══ THE DATA
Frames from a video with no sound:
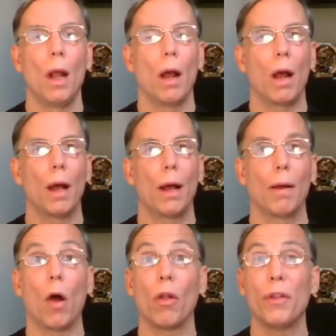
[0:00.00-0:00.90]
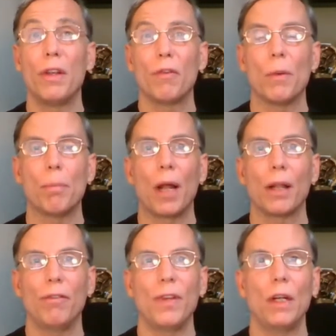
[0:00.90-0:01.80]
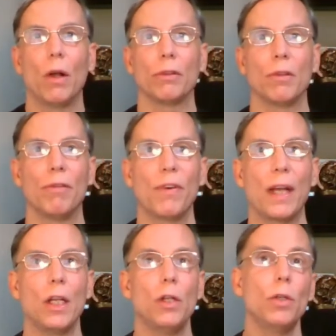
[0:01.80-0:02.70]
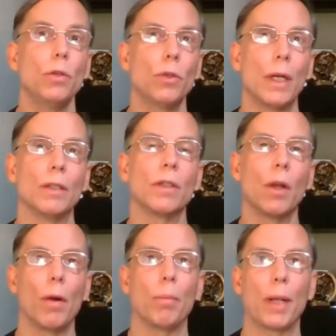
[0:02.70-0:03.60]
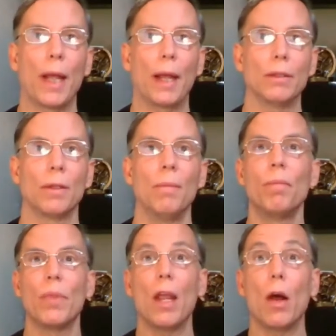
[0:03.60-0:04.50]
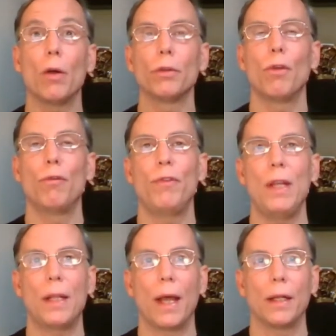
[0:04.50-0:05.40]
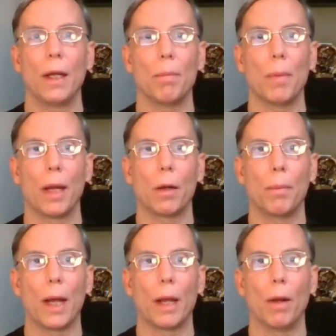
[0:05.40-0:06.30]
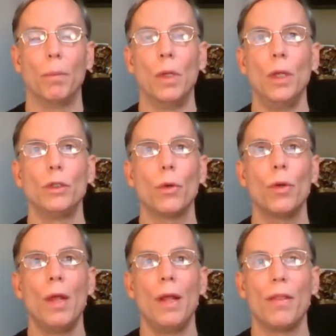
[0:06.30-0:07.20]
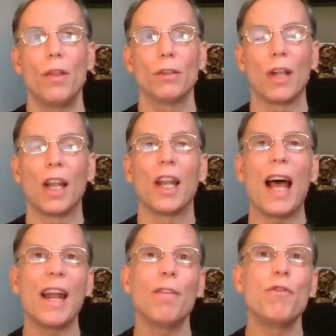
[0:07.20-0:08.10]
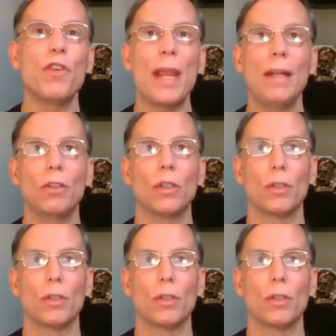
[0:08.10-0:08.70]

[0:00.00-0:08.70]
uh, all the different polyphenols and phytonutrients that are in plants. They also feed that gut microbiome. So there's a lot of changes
════
══ THE DATA
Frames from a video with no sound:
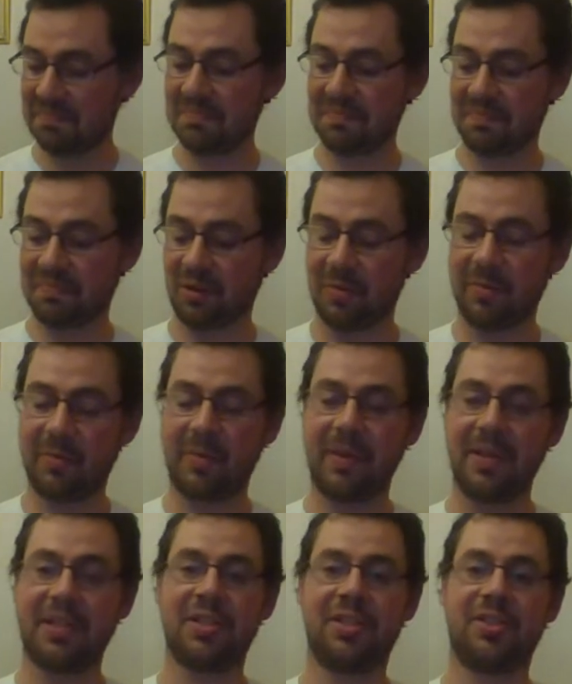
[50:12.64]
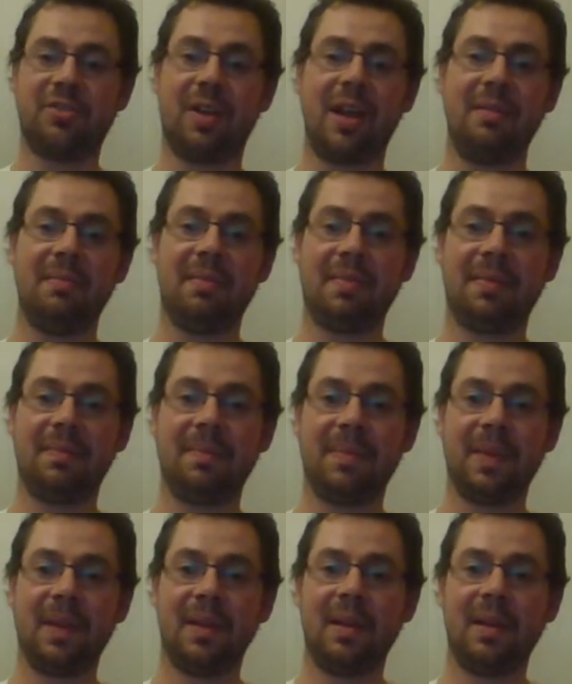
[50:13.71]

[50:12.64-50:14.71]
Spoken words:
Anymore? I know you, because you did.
════
In the listing above, find the line containing "[0:01.80-0:02.70]" and the line containing "[0:08.10-0:08.70]". Reproduce those lines and all between them exactly, with no pictures and nothing more.

WRITTEN SOLUTION —
[0:01.80-0:02.70]
[0:02.70-0:03.60]
[0:03.60-0:04.50]
[0:04.50-0:05.40]
[0:05.40-0:06.30]
[0:06.30-0:07.20]
[0:07.20-0:08.10]
[0:08.10-0:08.70]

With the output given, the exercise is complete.